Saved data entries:
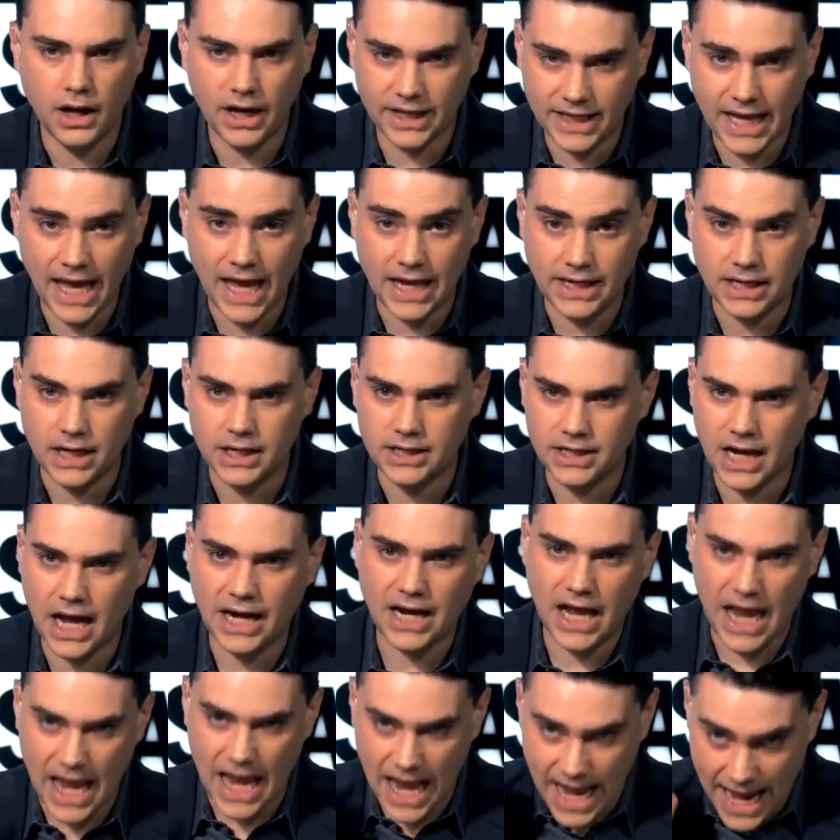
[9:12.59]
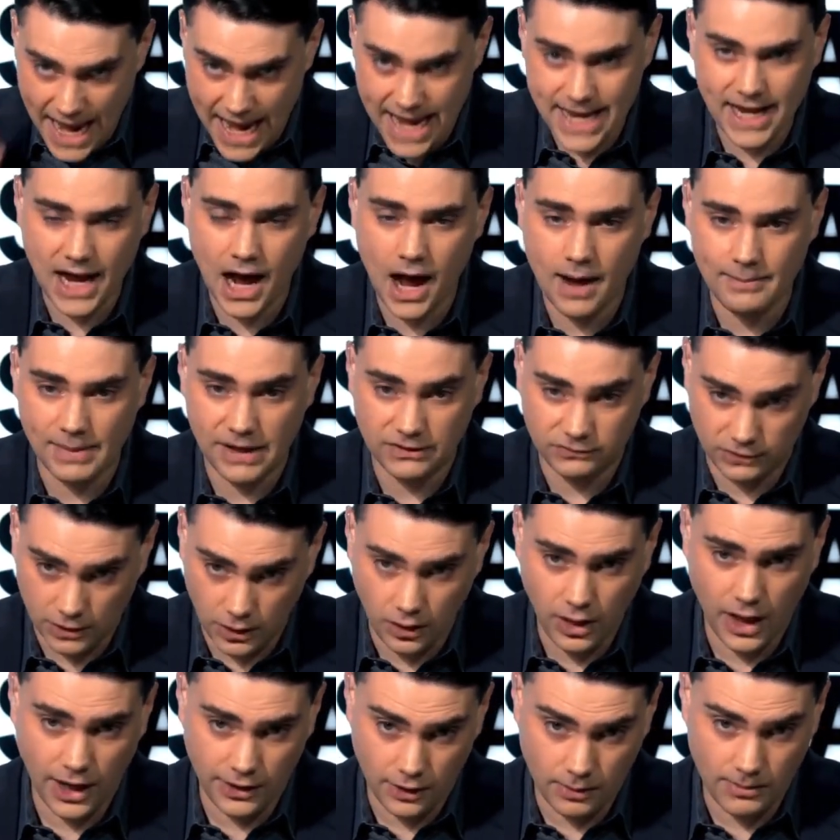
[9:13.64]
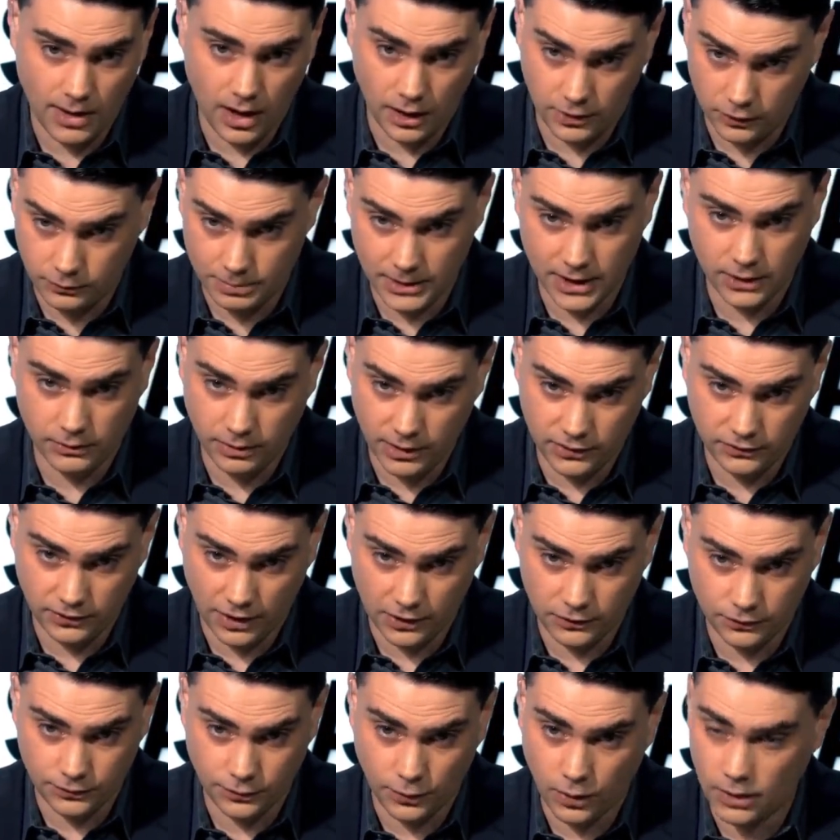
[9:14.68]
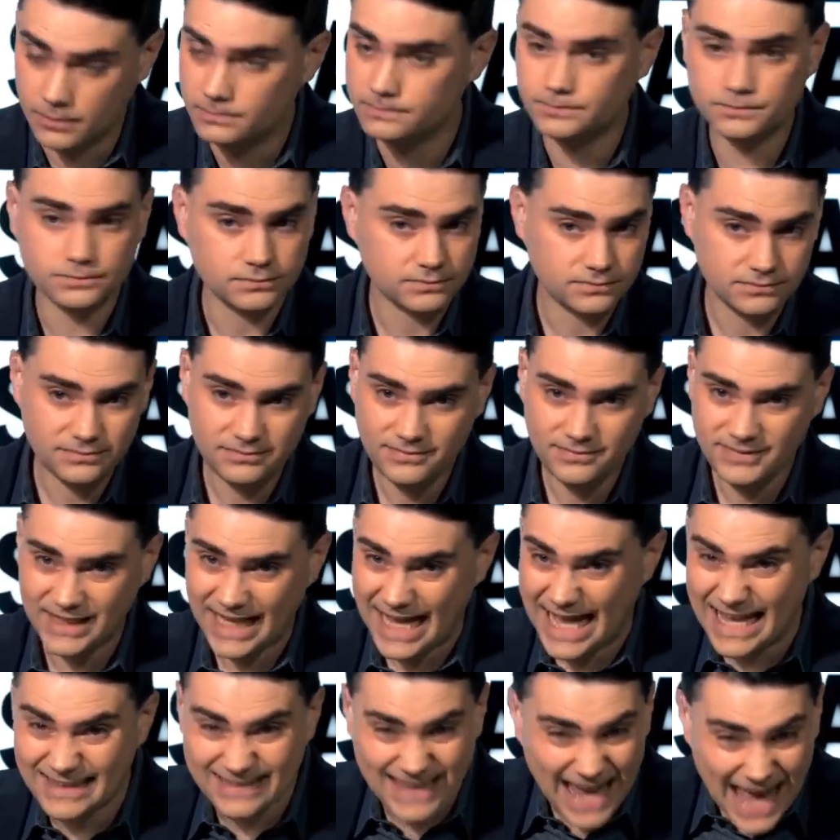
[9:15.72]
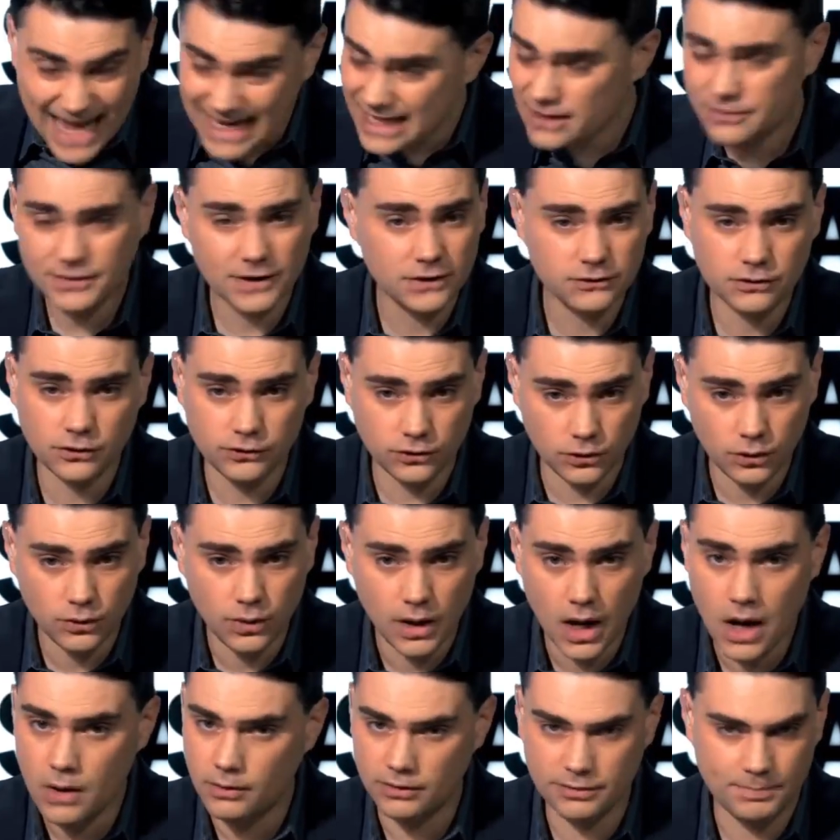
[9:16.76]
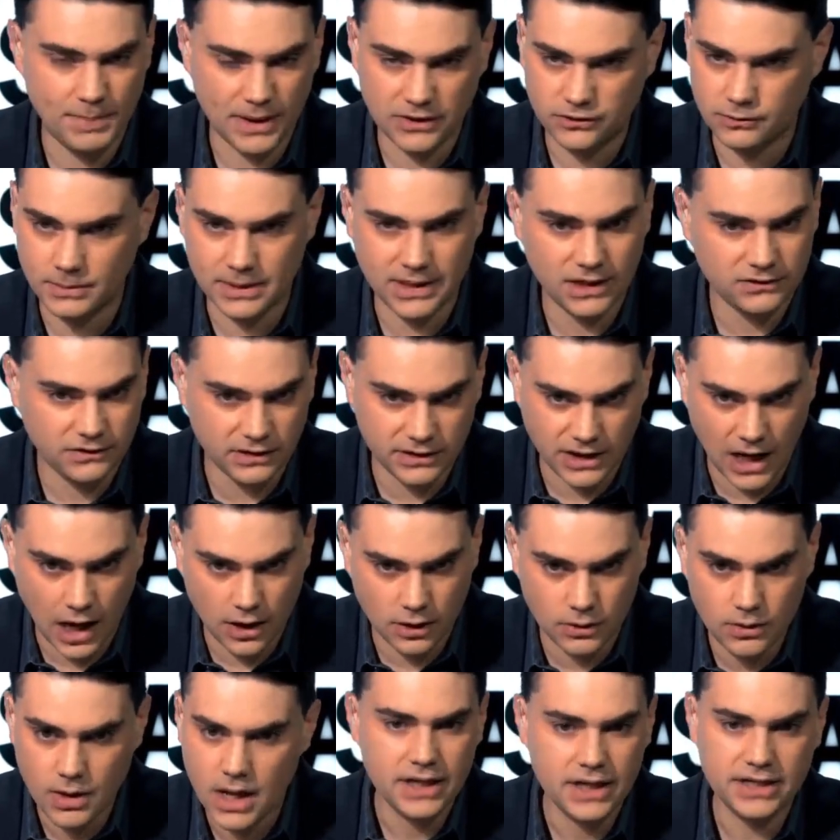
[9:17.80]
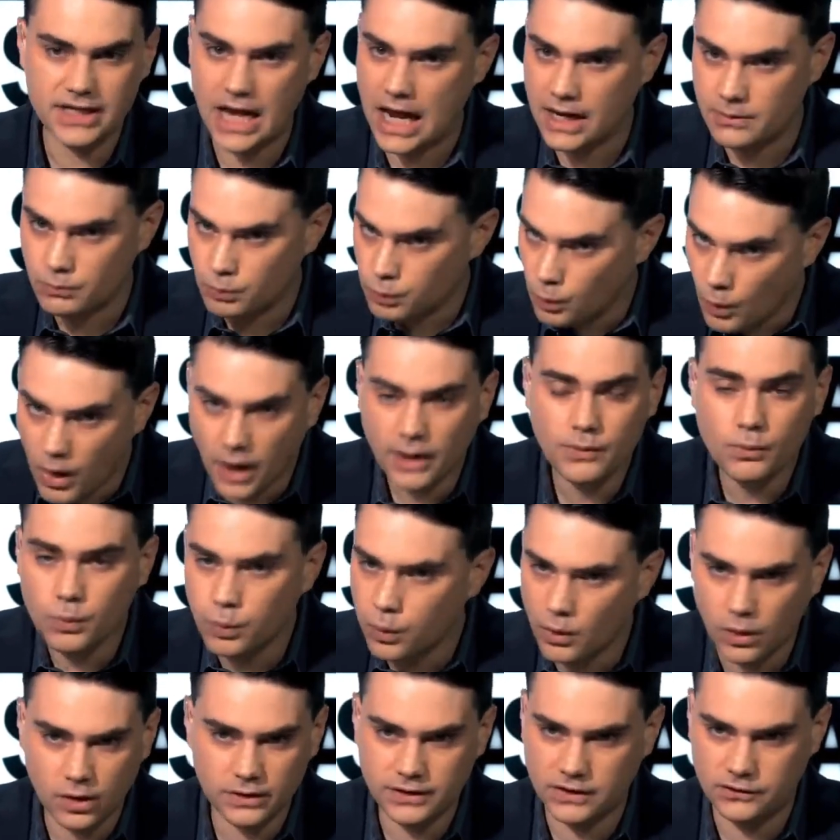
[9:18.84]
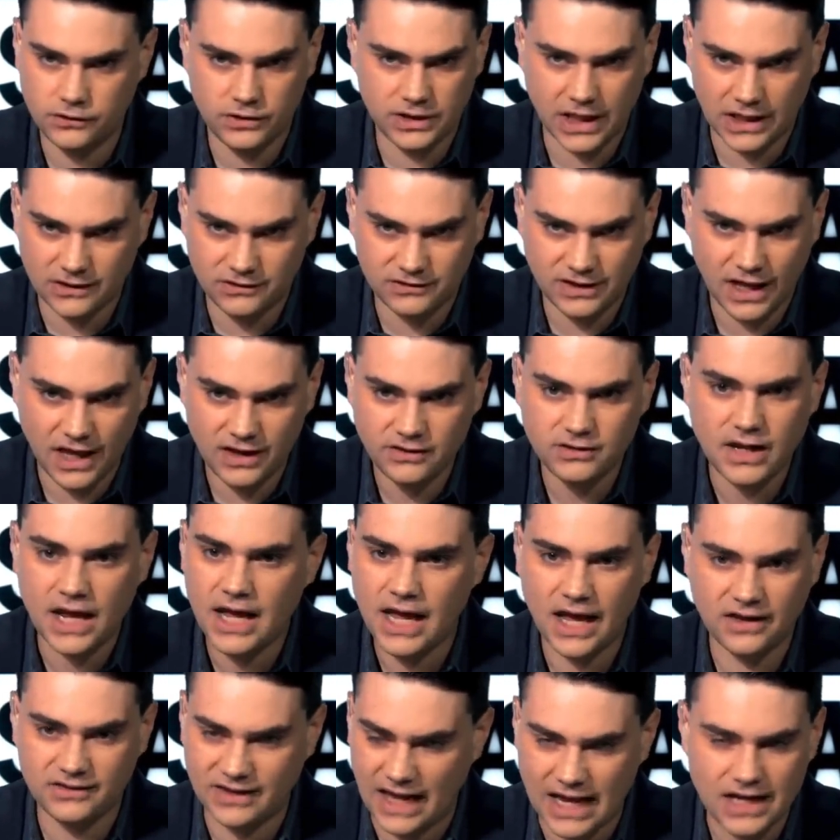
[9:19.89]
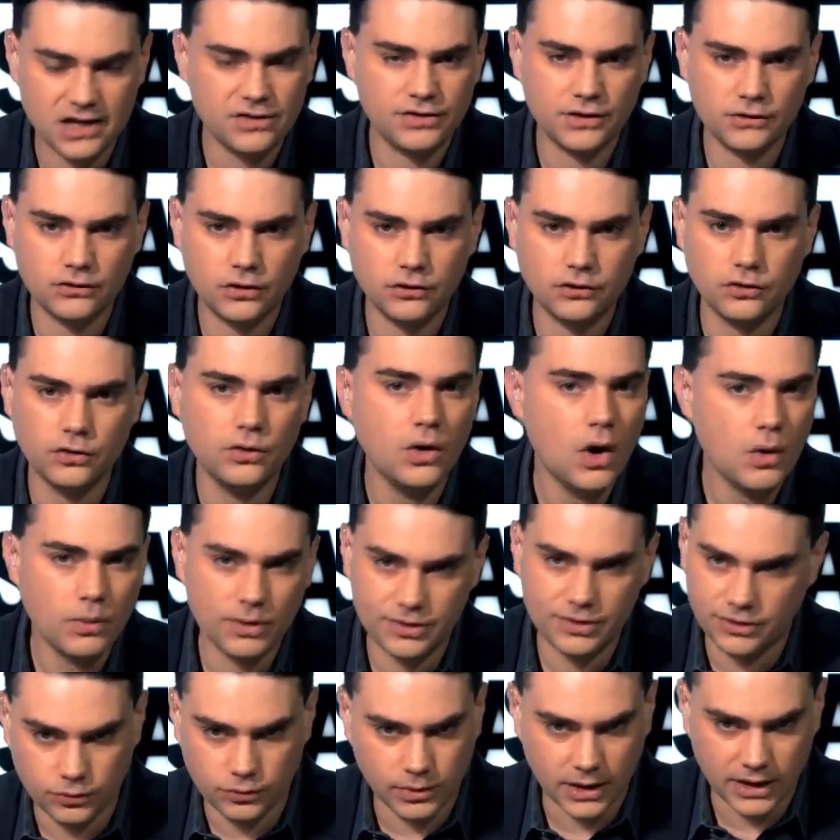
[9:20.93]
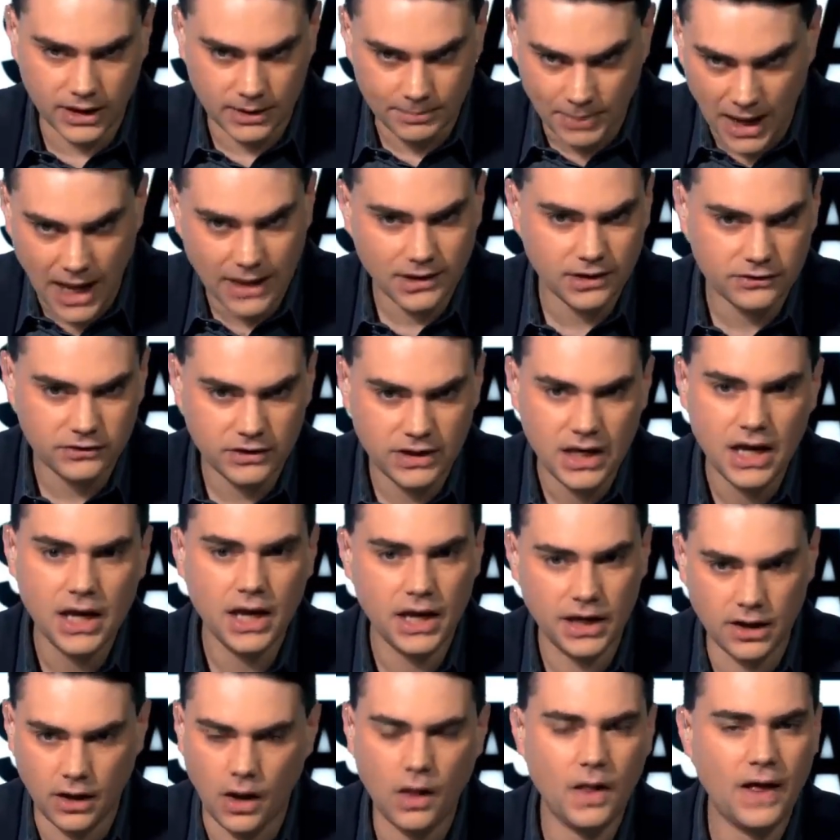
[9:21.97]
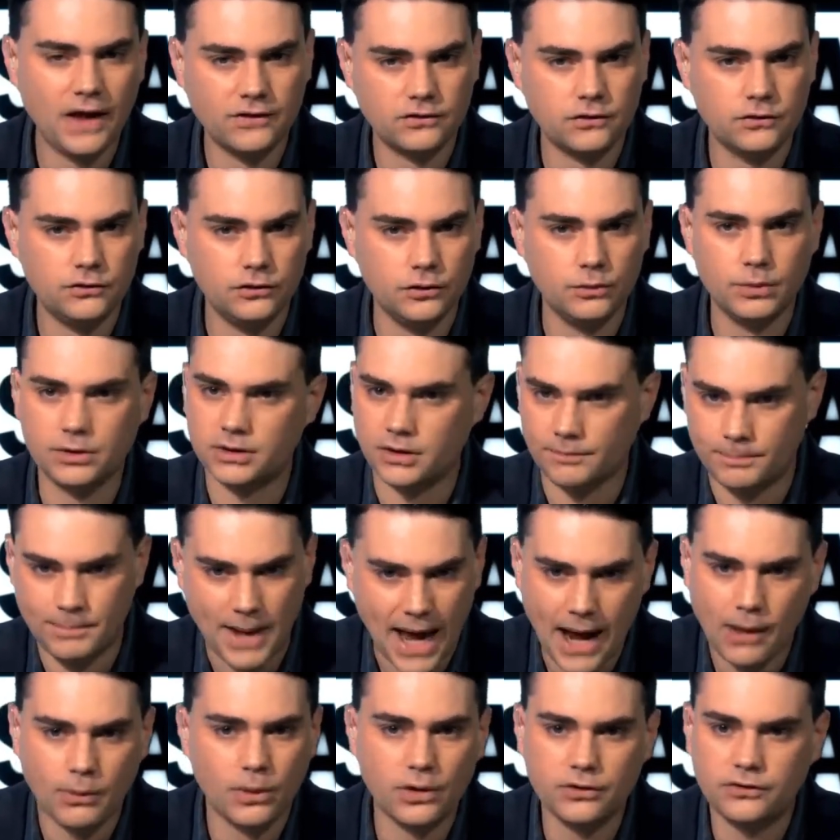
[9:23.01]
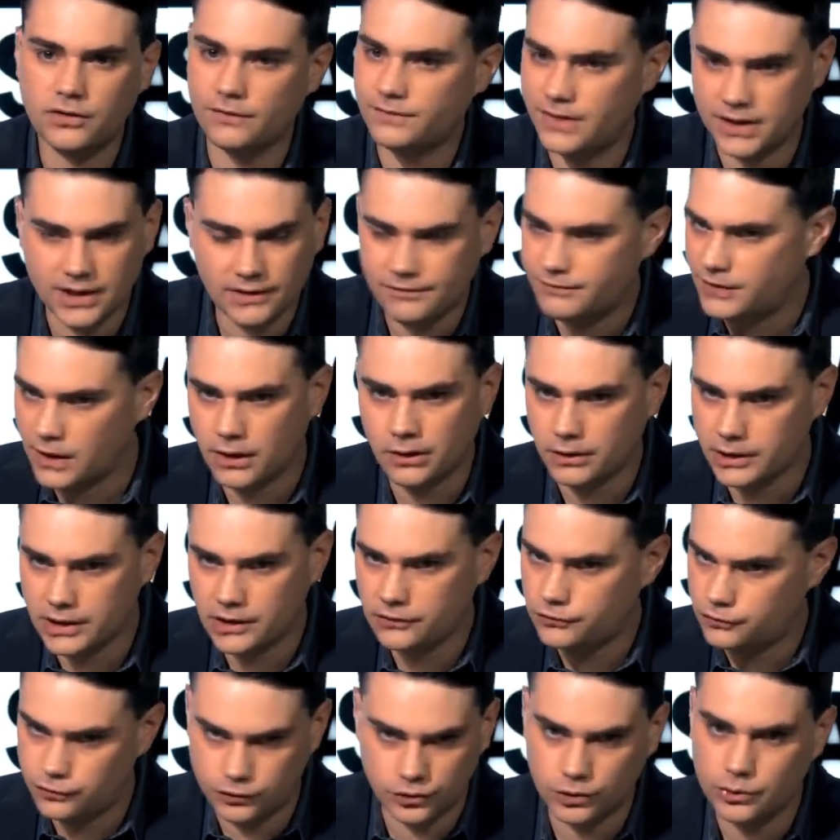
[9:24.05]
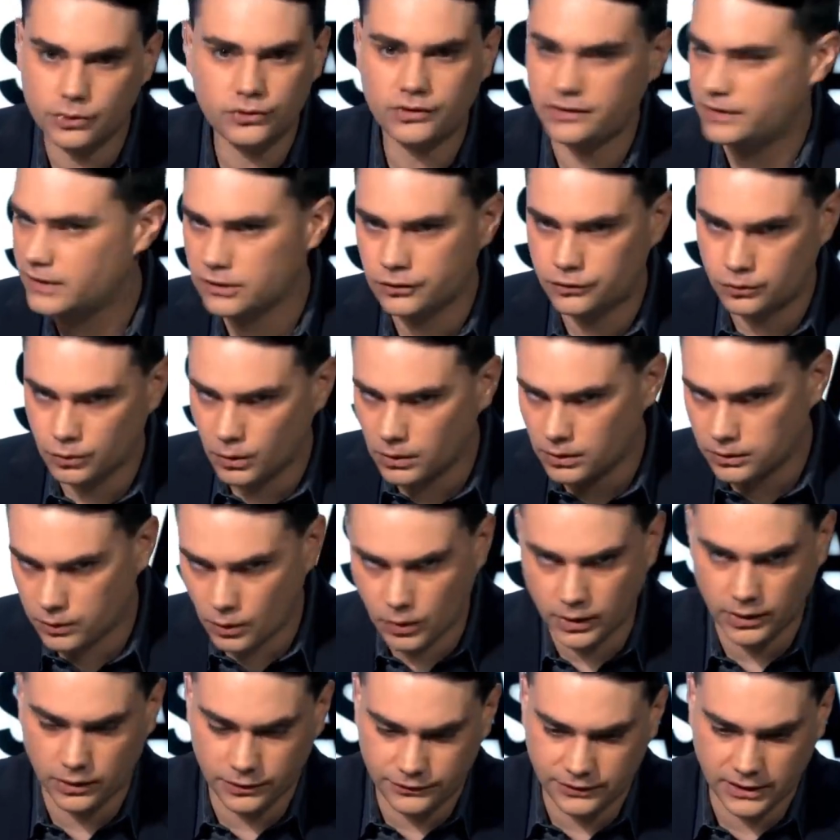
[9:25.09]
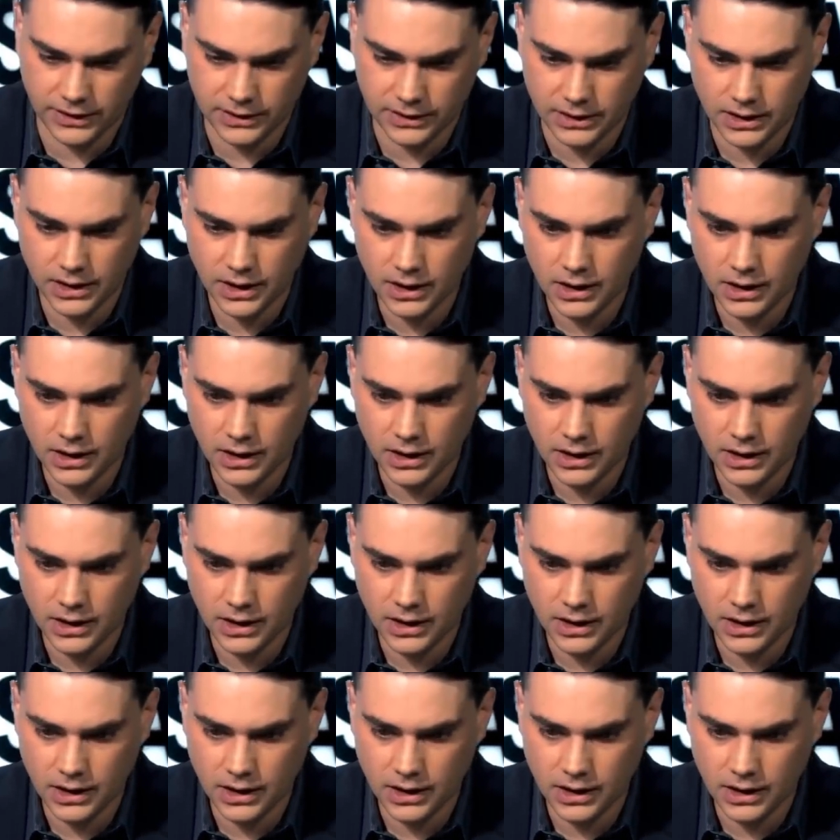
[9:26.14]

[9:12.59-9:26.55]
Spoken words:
Again, not a comment Ilhan Omar is being criticized for has anything to do with Benjamin Netanyahu. Not one word that she has said has anything to do with Israeli policy. It all has to do with the powers of the nefarious Jews and their dual loyalty.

> What is required
Set the records down again exactly, with no pictures.

> Solution
[9:12.59]
[9:13.64]
[9:14.68]
[9:15.72]
[9:16.76]
[9:17.80]
[9:18.84]
[9:19.89]
[9:20.93]
[9:21.97]
[9:23.01]
[9:24.05]
[9:25.09]
[9:26.14]

[9:12.59-9:26.55]
Spoken words:
Again, not a comment Ilhan Omar is being criticized for has anything to do with Benjamin Netanyahu. Not one word that she has said has anything to do with Israeli policy. It all has to do with the powers of the nefarious Jews and their dual loyalty.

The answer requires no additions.